▸ **TASK STATEMENT**
Produce an exact copy of all the data below, dropping every image.

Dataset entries
▼▼▼
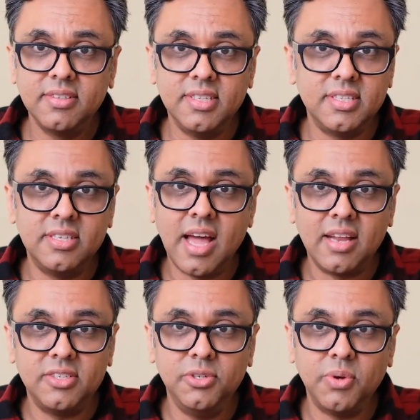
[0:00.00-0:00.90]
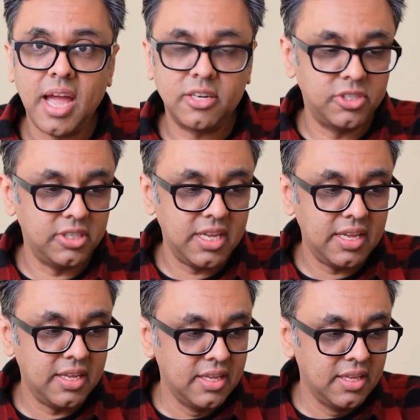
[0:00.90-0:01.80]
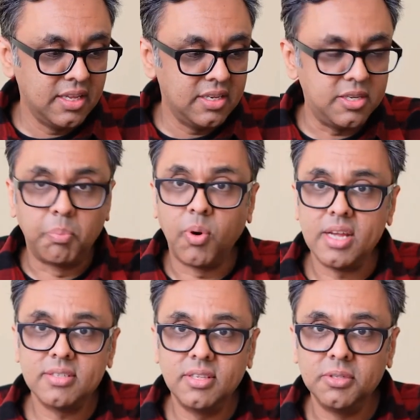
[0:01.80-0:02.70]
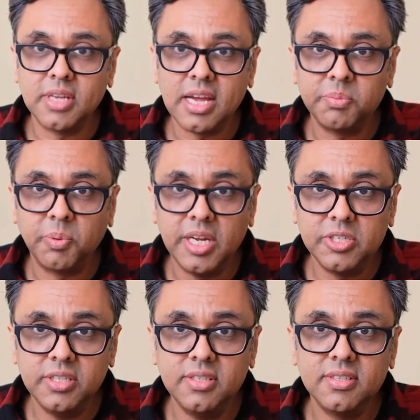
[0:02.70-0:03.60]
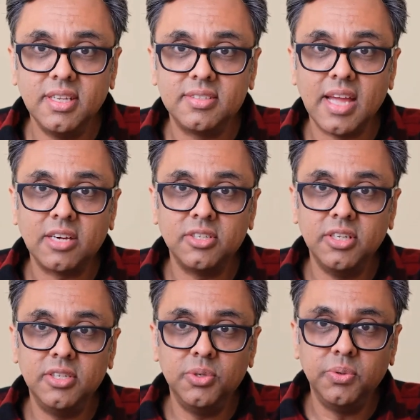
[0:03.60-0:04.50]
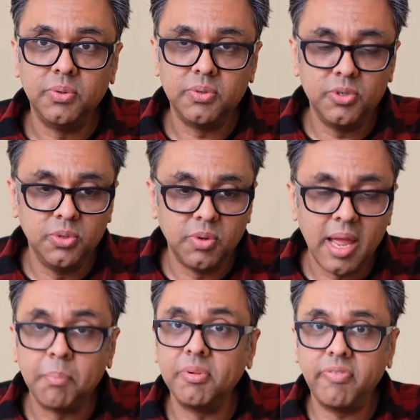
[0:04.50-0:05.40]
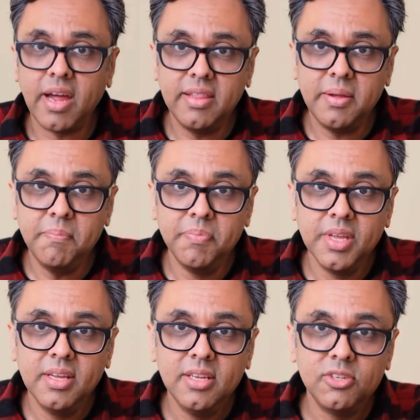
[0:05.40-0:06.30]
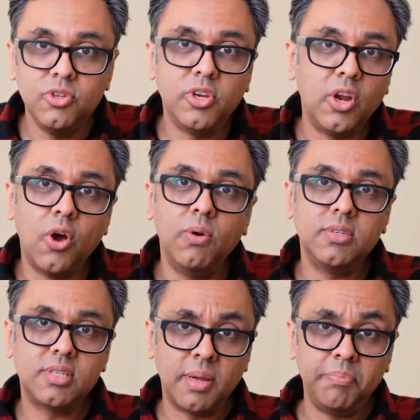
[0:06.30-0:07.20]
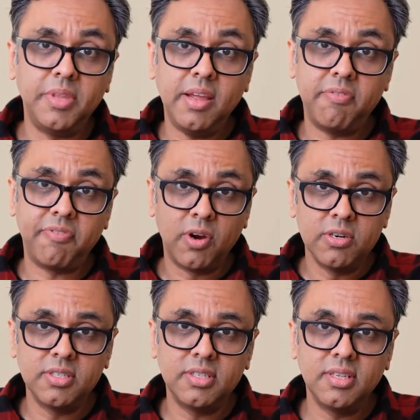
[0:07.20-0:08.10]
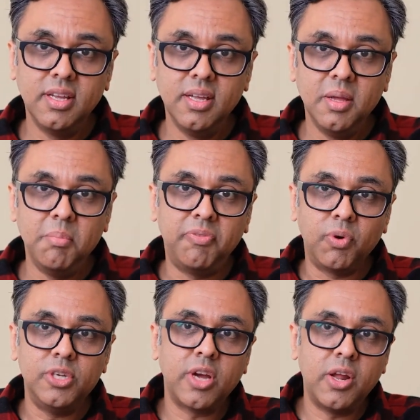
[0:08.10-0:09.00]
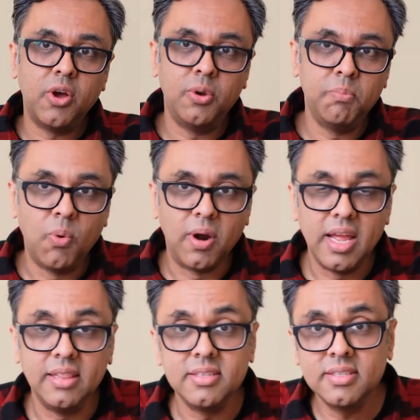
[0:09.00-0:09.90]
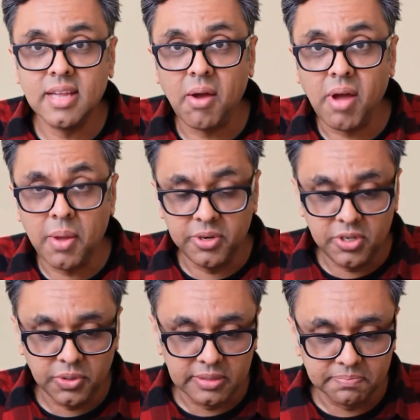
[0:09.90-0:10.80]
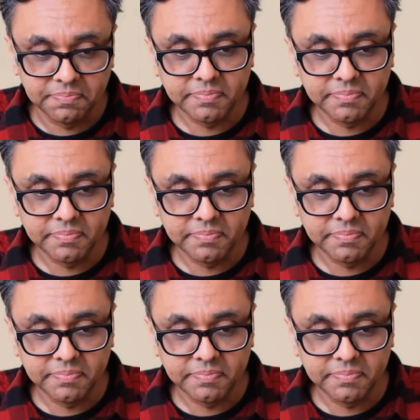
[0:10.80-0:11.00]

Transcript: This is not to actually depress those aspirations. It's actually to amplify them so you can own something first before you try to own more. And this is how I would do it.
▲▲▲
▸ **ANSWER TO THIS EXERCISE**
[0:00.00-0:00.90]
[0:00.90-0:01.80]
[0:01.80-0:02.70]
[0:02.70-0:03.60]
[0:03.60-0:04.50]
[0:04.50-0:05.40]
[0:05.40-0:06.30]
[0:06.30-0:07.20]
[0:07.20-0:08.10]
[0:08.10-0:09.00]
[0:09.00-0:09.90]
[0:09.90-0:10.80]
[0:10.80-0:11.00]

Transcript: This is not to actually depress those aspirations. It's actually to amplify them so you can own something first before you try to own more. And this is how I would do it.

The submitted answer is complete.